Many people welcomed the news after decades of speculation about whether the deaths of JFK, RFK, and MLK were part of a governmental conspiracy. In terms of JFK, the President John F. Kennedy Assassination Records Collection Act of 1992 required all records related to the assassination of President Kennedy to be publicly disclosed in full by October 26, 2017 unless such release would cause harm to intelligence operations, the military defense, or conduct of foreign relations.
According to various polls, most Americans believe that the CIA was involved in the assassination of President Kennedy on November 22, 1963. Kennedy had lost confidence in the CIA that he, reportedly, threatened to “splinter the CIA into a thousand pieces and scatter it into the winds.”

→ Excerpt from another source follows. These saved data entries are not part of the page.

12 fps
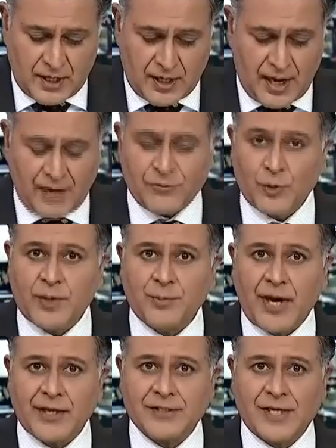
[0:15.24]
uh, have you been
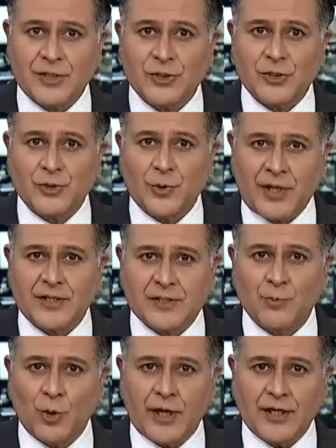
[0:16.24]
paying attention to Twitter
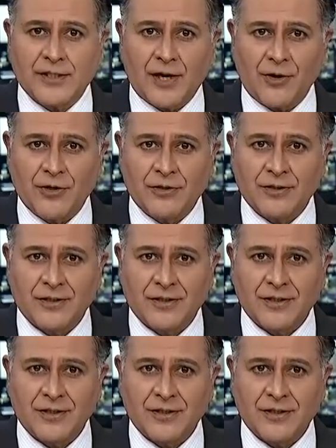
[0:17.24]
this morning, Tyrone?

Interestingly, when the CIA was formed as part of the National Security Act of 1947, its key function was to gather and coordinate national intelligence. To JFK’s dismay, the agency went beyond its organizational scope and became involved in covert operations, including assassination plots against Cuban leader Fidel Castro and others.
Nonetheless, countless Americans have repudiated the Warren Commission’s claim that JFK’s murder was masterminded and carried out by a lone gunman, Lee Harvey Oswald. Strangely, many so-called witnesses of the assassination died mysteriously within a relatively short period of time. Therefore, many questions linger today.

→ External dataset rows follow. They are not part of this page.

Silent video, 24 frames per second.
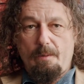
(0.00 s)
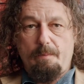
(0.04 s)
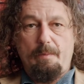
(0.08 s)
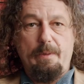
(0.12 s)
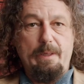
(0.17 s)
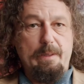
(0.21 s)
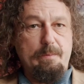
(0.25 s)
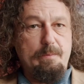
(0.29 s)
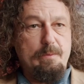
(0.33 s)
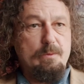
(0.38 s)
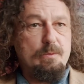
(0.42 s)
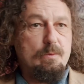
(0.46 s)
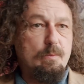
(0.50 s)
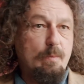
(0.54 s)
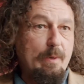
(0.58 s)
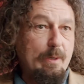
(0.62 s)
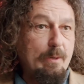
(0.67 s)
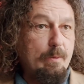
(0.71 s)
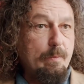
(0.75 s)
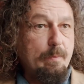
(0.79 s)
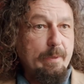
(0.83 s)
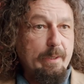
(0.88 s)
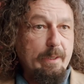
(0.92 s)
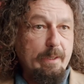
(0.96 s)
people's
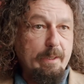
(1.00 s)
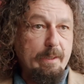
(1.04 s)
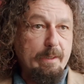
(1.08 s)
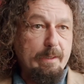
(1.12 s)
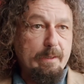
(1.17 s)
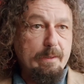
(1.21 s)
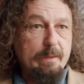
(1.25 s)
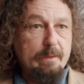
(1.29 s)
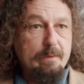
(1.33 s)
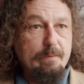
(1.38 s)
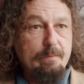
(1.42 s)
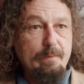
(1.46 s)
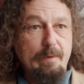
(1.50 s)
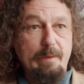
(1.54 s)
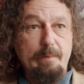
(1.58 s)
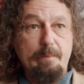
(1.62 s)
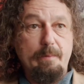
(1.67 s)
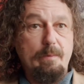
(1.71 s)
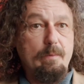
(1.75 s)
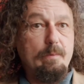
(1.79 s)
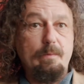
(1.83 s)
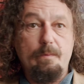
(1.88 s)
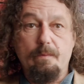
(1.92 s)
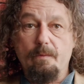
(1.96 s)
well-being. It's very
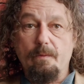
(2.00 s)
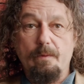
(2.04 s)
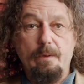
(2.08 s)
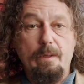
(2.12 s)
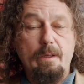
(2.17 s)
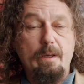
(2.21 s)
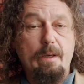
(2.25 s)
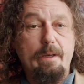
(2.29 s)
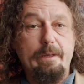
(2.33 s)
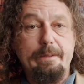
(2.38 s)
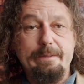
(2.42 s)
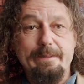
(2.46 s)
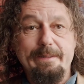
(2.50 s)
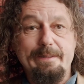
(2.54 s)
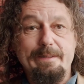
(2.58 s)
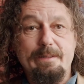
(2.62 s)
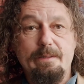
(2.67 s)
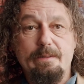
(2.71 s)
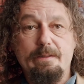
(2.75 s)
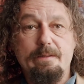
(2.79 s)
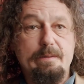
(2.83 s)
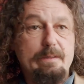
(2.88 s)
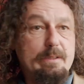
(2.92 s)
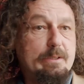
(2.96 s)
important for the
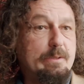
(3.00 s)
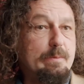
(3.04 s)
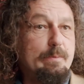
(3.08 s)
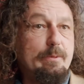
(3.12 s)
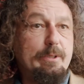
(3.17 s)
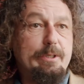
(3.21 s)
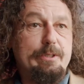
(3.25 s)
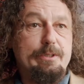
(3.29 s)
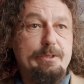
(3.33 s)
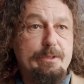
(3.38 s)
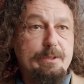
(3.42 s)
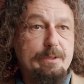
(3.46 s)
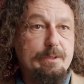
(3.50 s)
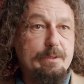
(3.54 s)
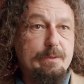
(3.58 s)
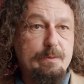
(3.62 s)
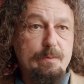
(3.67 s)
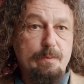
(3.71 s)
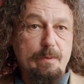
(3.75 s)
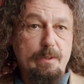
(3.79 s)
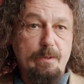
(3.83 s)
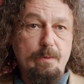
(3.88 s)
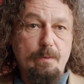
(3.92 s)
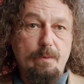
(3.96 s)
artist's expression
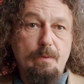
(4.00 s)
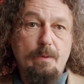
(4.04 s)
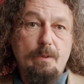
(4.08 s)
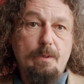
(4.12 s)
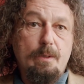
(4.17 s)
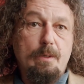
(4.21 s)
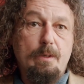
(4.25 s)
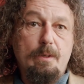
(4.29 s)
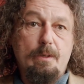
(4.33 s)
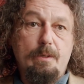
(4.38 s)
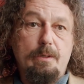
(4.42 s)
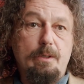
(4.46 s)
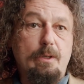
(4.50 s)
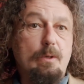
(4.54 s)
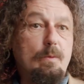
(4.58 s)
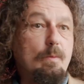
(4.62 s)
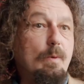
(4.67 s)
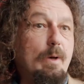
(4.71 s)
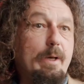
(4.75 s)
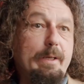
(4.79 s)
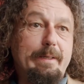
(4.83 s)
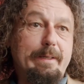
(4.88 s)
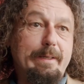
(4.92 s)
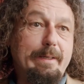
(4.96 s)
as well.
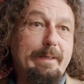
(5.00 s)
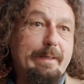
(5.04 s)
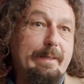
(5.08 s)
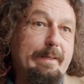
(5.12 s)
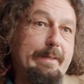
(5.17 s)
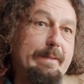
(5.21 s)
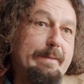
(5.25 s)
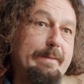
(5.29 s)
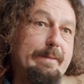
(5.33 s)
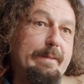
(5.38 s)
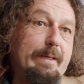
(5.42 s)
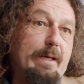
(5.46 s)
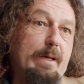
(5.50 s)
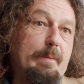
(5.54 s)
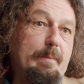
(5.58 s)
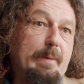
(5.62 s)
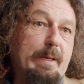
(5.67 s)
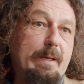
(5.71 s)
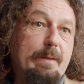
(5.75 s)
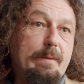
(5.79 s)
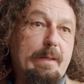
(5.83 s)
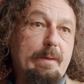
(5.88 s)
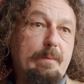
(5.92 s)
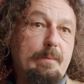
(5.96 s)
New ideas come
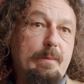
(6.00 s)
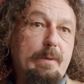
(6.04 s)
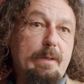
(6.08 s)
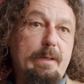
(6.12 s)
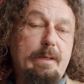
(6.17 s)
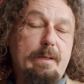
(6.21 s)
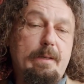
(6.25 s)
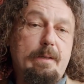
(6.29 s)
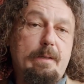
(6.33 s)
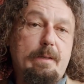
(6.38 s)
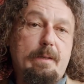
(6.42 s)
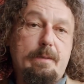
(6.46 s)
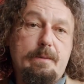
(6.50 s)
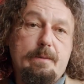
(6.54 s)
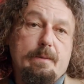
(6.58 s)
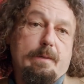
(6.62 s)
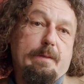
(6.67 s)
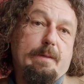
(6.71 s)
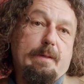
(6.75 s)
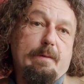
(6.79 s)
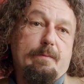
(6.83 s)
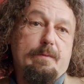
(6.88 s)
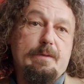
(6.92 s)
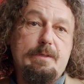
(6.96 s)
out that way. So I
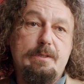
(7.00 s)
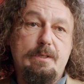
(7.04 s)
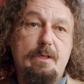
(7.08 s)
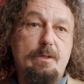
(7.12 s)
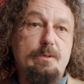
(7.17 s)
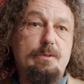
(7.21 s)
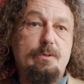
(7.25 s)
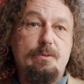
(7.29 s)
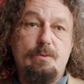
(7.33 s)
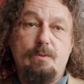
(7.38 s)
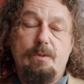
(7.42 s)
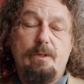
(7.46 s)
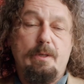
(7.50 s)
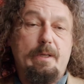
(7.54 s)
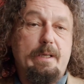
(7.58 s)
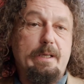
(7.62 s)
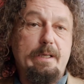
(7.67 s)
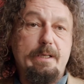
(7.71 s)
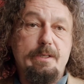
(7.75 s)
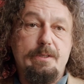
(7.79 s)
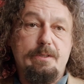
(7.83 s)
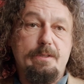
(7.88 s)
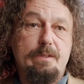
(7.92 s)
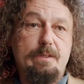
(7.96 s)
think for social
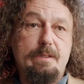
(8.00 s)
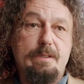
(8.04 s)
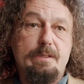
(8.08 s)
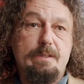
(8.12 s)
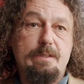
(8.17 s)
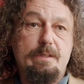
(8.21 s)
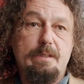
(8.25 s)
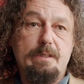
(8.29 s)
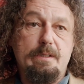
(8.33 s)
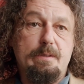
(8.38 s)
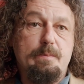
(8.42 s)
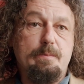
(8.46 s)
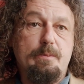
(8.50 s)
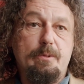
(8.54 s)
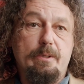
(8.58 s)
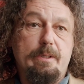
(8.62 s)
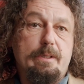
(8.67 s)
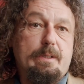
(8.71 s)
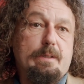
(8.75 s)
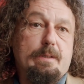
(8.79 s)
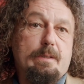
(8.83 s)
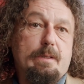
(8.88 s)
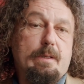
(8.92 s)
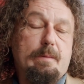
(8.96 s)
cohesion, it's
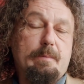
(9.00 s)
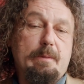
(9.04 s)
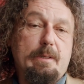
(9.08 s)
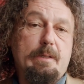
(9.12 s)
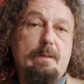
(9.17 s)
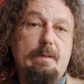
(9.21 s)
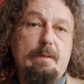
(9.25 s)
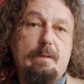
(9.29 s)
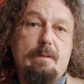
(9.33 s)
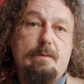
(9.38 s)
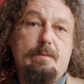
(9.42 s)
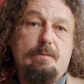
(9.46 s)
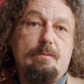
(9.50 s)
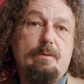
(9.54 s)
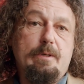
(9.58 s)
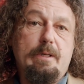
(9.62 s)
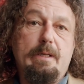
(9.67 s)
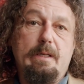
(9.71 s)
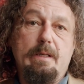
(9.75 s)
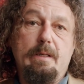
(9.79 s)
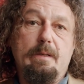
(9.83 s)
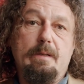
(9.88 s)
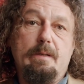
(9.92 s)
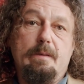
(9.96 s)
brilliant. I mean, it's
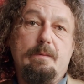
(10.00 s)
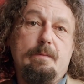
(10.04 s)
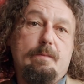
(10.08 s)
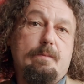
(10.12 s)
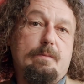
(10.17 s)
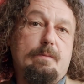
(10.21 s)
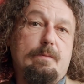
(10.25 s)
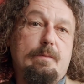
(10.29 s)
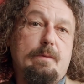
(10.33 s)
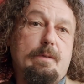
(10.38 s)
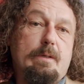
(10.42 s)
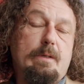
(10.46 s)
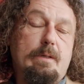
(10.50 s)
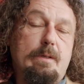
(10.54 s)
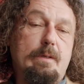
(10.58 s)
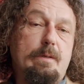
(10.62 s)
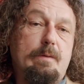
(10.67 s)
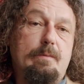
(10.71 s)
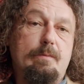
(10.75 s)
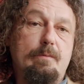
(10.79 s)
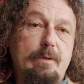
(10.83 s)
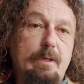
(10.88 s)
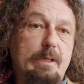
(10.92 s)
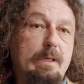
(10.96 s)
really,
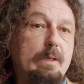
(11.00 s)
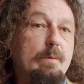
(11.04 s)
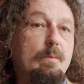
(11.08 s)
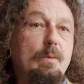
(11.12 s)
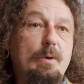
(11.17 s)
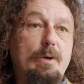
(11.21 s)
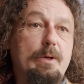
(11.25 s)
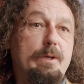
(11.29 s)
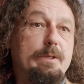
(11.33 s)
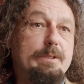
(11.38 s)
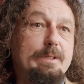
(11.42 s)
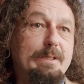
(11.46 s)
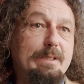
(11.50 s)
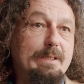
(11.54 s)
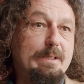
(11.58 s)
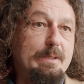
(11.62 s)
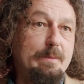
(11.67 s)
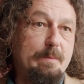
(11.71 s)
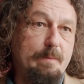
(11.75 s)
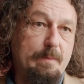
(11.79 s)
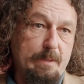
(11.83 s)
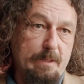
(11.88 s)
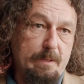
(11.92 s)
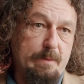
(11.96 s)
it really worked in
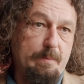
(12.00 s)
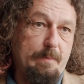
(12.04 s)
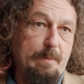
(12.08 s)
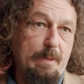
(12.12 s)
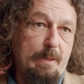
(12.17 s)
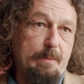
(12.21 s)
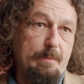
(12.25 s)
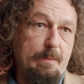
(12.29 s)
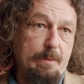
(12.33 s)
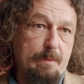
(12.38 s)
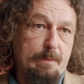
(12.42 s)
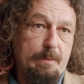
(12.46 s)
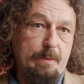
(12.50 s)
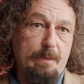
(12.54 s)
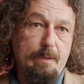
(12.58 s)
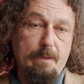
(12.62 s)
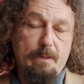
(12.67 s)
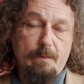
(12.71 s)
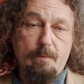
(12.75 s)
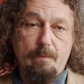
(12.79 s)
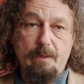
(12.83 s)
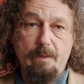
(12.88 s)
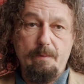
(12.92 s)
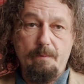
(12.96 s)
this pub. You
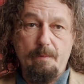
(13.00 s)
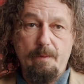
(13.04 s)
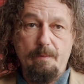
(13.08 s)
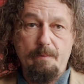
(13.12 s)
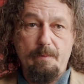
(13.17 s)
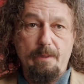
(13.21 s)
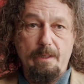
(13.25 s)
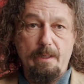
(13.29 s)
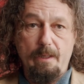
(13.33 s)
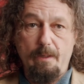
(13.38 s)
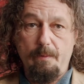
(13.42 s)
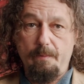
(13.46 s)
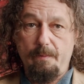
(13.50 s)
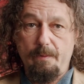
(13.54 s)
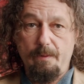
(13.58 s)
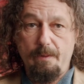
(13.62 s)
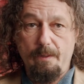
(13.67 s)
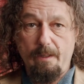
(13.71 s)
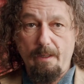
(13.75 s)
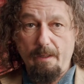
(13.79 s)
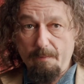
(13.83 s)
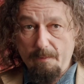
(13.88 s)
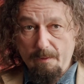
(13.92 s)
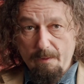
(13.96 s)
know, when we
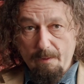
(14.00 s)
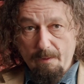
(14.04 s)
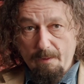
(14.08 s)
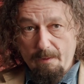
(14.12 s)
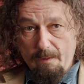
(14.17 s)
opened up,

For example, why was President Kennedy’s route in Dallas changed at the last minute? If the official account of JFK’s murder is believed – that Oswald was the lone gunman and that he shot the President (from behind JFK) from a window in the Texas School Book Depository – then what would account for the bullet hole in Kennedy’s throat? A replay of the film of that fateful day clearly showed the President grabbing his throat.

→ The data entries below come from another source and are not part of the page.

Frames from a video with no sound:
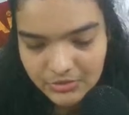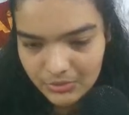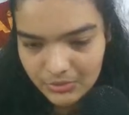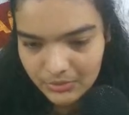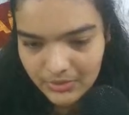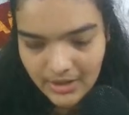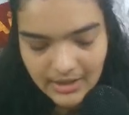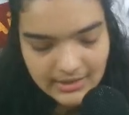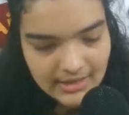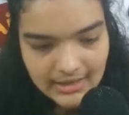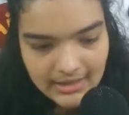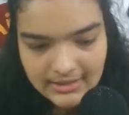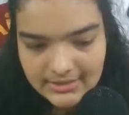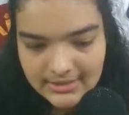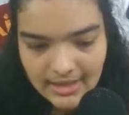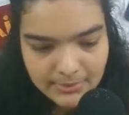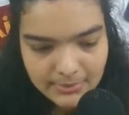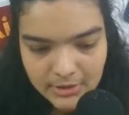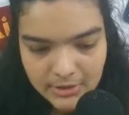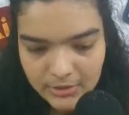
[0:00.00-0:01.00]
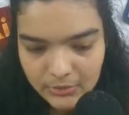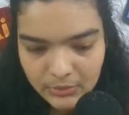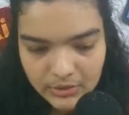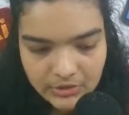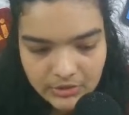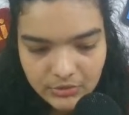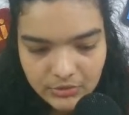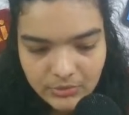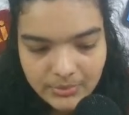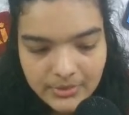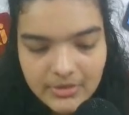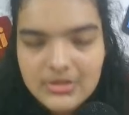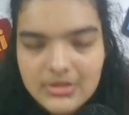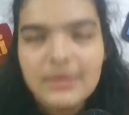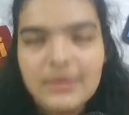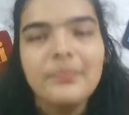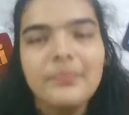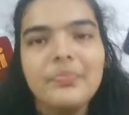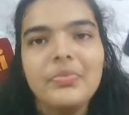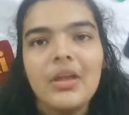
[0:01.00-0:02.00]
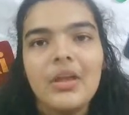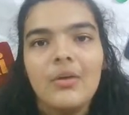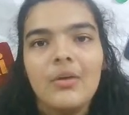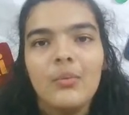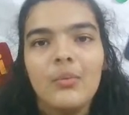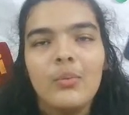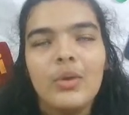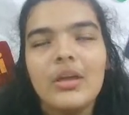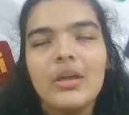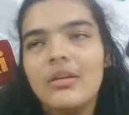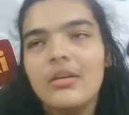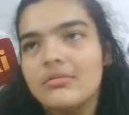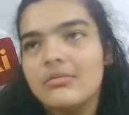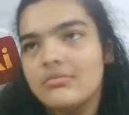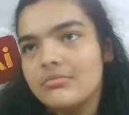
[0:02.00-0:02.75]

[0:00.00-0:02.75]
That is absolutely true, because we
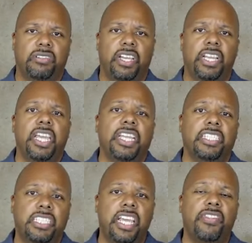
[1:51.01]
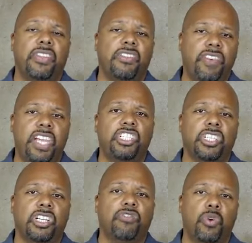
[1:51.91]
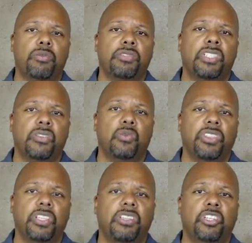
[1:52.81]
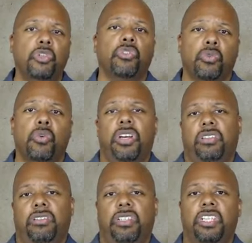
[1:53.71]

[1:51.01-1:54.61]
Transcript: Right? Instead, the device should conform to what the user wants,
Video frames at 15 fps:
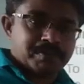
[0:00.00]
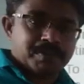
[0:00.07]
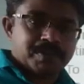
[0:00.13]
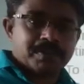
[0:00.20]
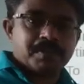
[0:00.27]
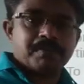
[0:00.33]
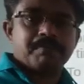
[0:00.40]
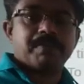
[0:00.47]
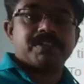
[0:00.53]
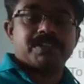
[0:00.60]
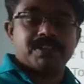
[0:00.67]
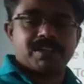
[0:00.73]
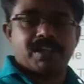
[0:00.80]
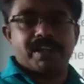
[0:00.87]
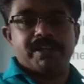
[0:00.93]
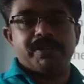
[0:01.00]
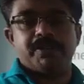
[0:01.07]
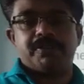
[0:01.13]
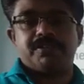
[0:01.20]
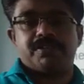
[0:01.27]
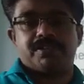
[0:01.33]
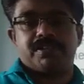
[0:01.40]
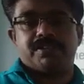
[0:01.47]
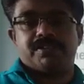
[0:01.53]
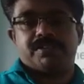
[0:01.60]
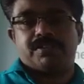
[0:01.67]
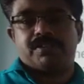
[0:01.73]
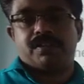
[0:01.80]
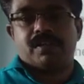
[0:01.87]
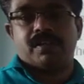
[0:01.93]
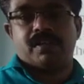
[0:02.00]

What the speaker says: with present continuous tense.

On the day before JFK’s assassination, then Vice-President Lyndon Johnson, FBI Director J. Edgar Hoover, Richard Nixon, wealthy businessman Clinton Murchison, Jr. (founder of the Dallas Cowboys), and others were at a party at Murchison’s Dallas home. The aforementioned players did not like the Kennedys. Though LBJ was Kennedy’s vice-president, they somewhat detested each other, but put their differences aside for political reasons. Did the party-goers know what was about to take place the next day?
Innumerable people do not believe that Sirhan Sirhan killed Robert F. Kennedy in June 1968. The fatal shot came from the back side of Senator Kennedy. His security guard was standing there. Sirhan shot from the front at the Ambassador Hotel. His gun held eight rounds, and he did not reload. At least twelve bullet holes were found in the room.